Three-dimensional model of the HeV attachment glycoprotein and receptor complex. Three-dimensional models of a globular head domain of HeV sG (A) and in complex with ephrin-B2 (B). The glycans were modeled according to the electron density map of the crystal structure of sG/ephrin-B2 complex at 2.7 Å resolution.

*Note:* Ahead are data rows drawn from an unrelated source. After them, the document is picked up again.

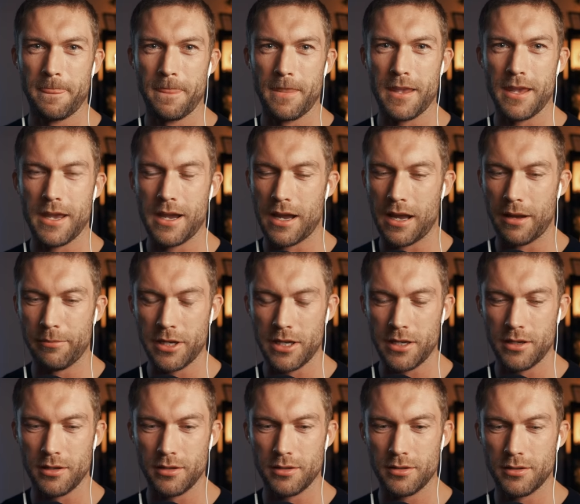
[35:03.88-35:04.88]
Yeah, I
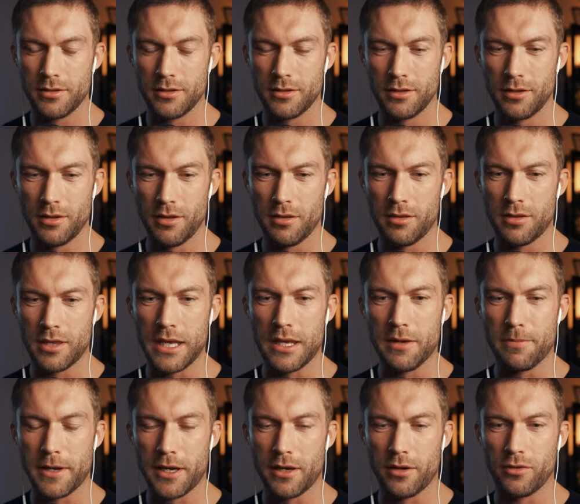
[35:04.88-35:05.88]
mean, think
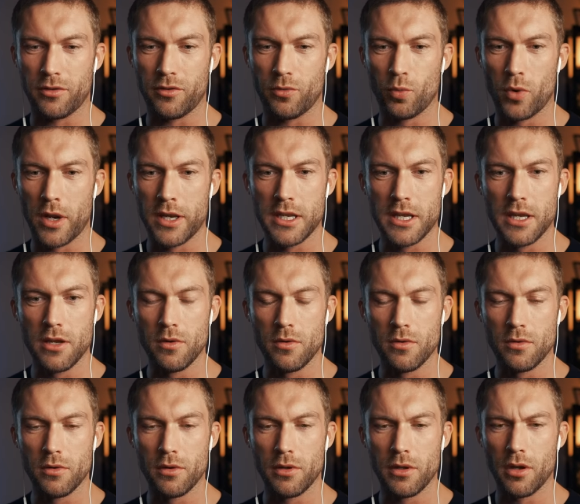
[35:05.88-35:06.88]
about when
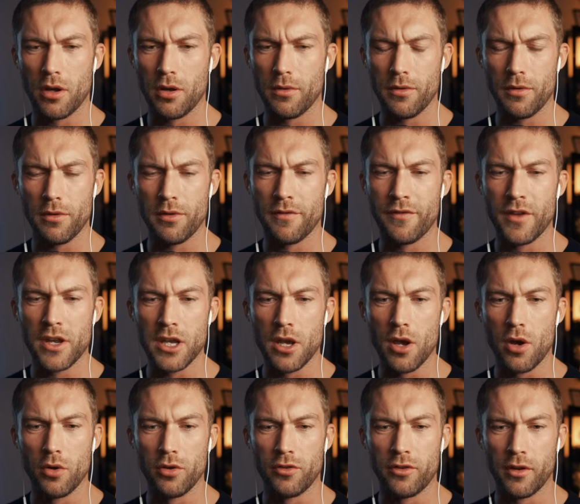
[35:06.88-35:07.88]
you uh, the
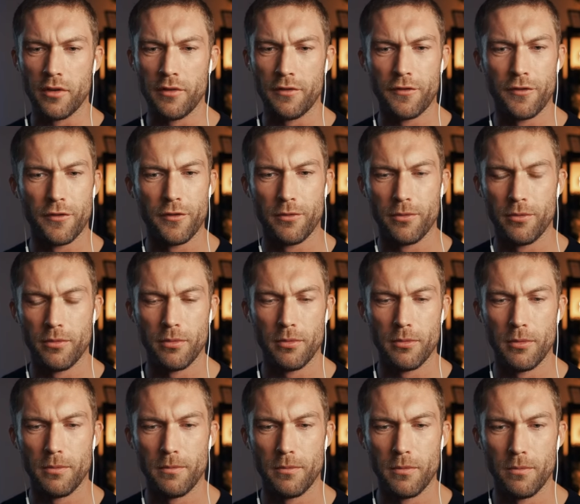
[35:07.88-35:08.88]
videos of
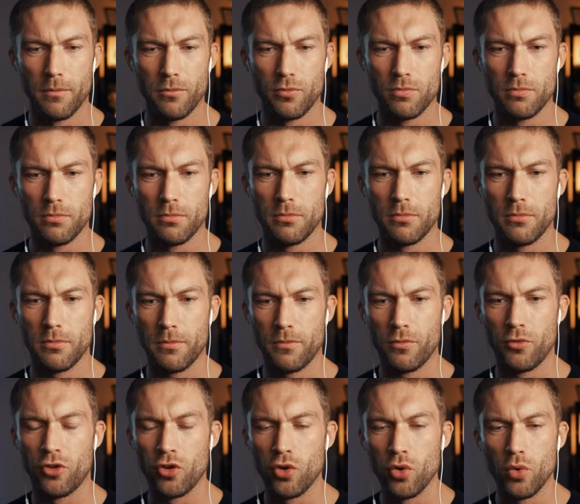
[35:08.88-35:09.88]

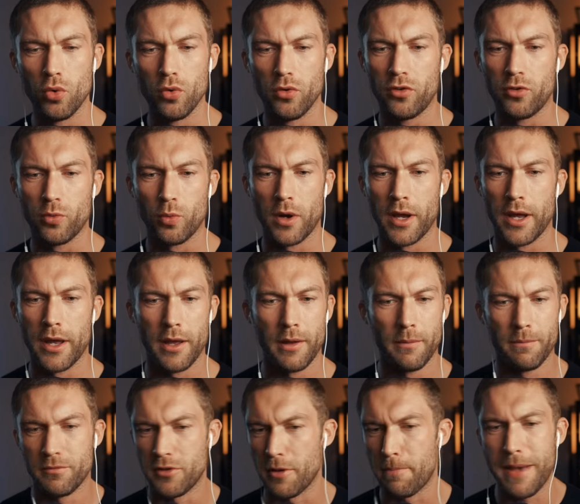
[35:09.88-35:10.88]
zoos where
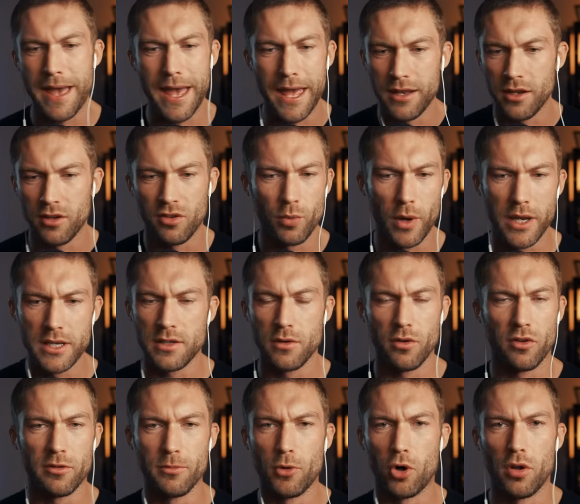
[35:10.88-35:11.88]
the pen is way too
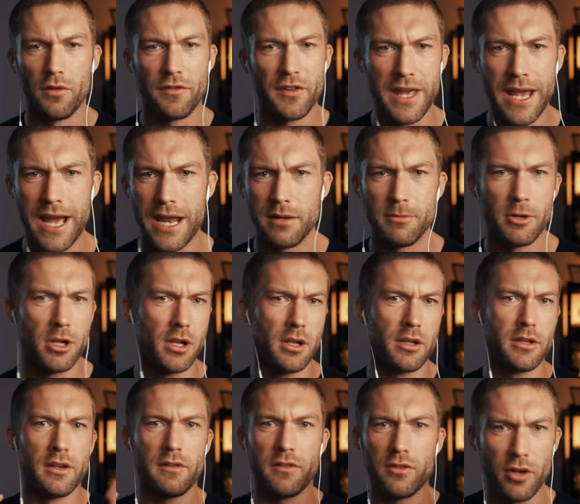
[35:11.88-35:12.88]
small for the animal
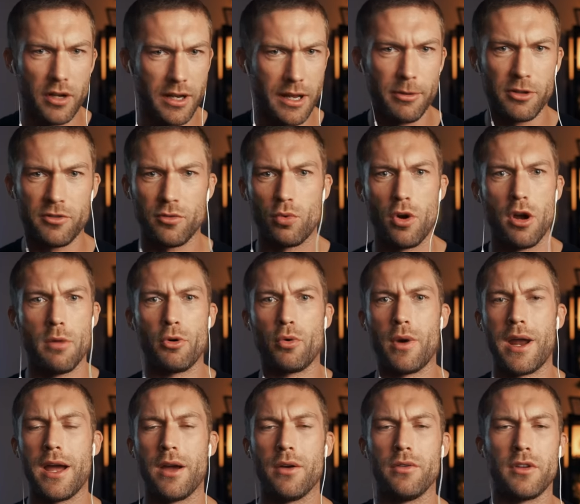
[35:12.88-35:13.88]
and it's not able to roam
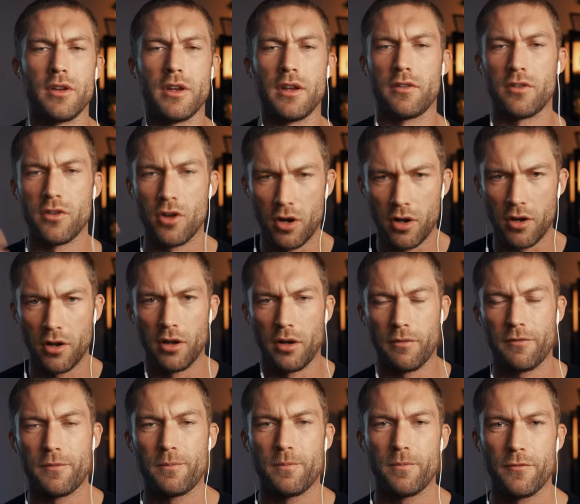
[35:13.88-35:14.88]
around and it's not
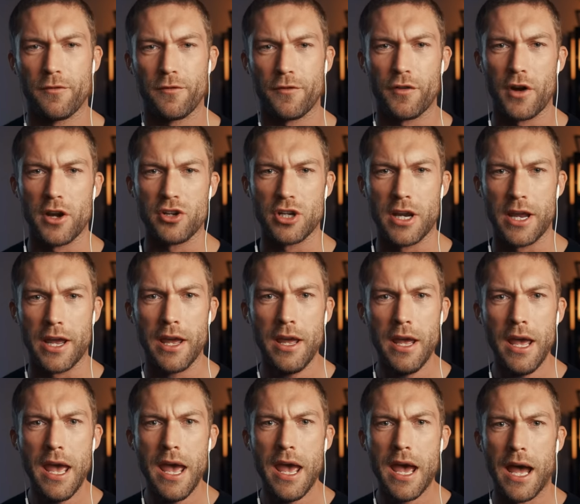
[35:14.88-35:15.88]
got fresh air
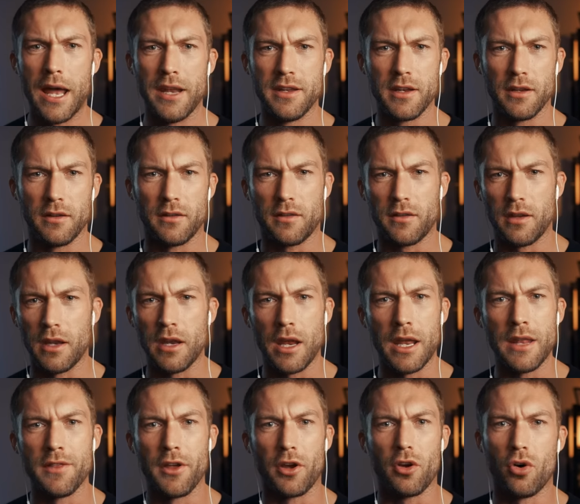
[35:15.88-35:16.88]
and it's
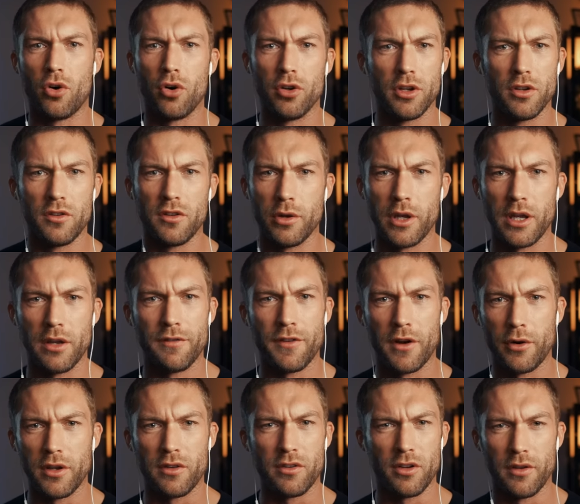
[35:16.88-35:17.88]
in the corner doing a
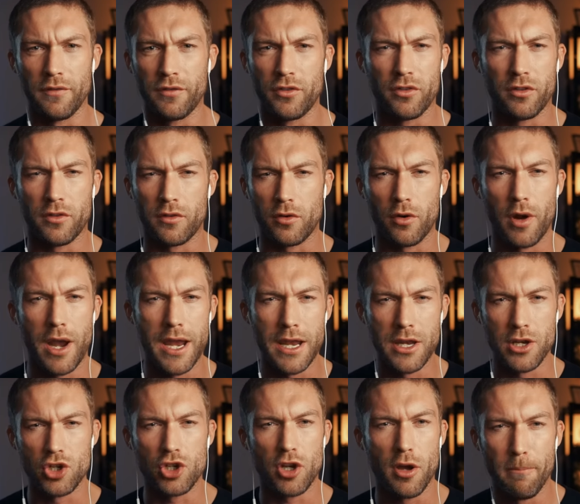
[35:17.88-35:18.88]
very sort of
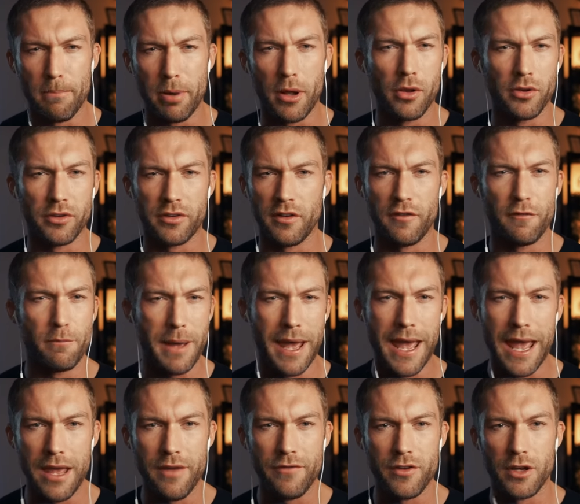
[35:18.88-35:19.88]
strange compulsive
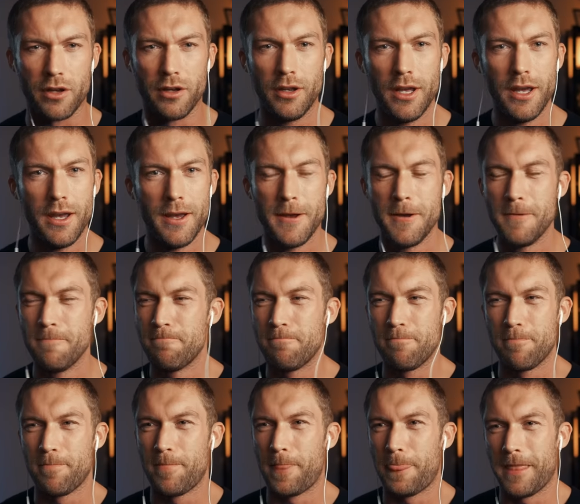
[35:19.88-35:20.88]
behavior
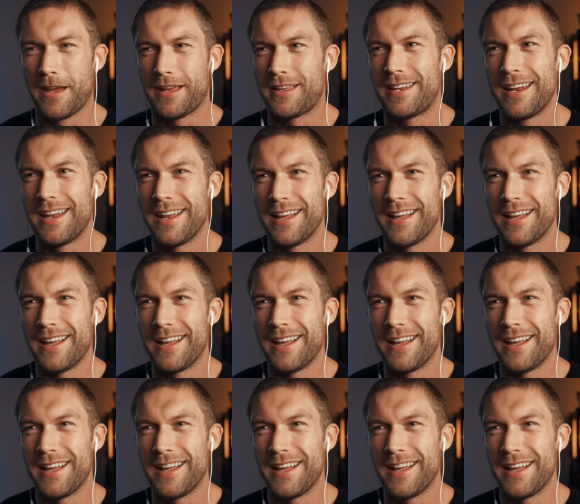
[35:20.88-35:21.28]
like,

The glycan branches and some of the core structures were not modeled due to the weak signal that resulted from the flexibility of the glycan chains. N-linked glycosylation is shown at all five predicted sites on the head domain of the G protein. Glycan ⁵²⁵N forms close contacts with ephrin-B2.

Fig. 4.

Binding of different forms of the HeV-sG protein to ephrin-B2. The determination of interactions between different constructs of the sG (1 µM) and ephrin-B2 (EFN-B2) was performed using a tryptophan fluorescence quench assay on a SPEX FluoroMax-2 spectrofluorimeter (25°C, 10 mm path-length cuvette, excitation and emission wavelengths of 295 and 350 nm, respectively). Titrations were performed by a stepwise addition of small volumes of concentrated (0.5 mM) ephrin-B2 solutions to a 1 µM solution of sG constructs at pH 7.2. The difference between the fluorescence units of the complex and the sum of individual components was used to plot the results (filled square), insect cell-expressed sG head domain construct (low glycosylation level) and (filled diamond) HEK293 cell-expressed sG head domain construct.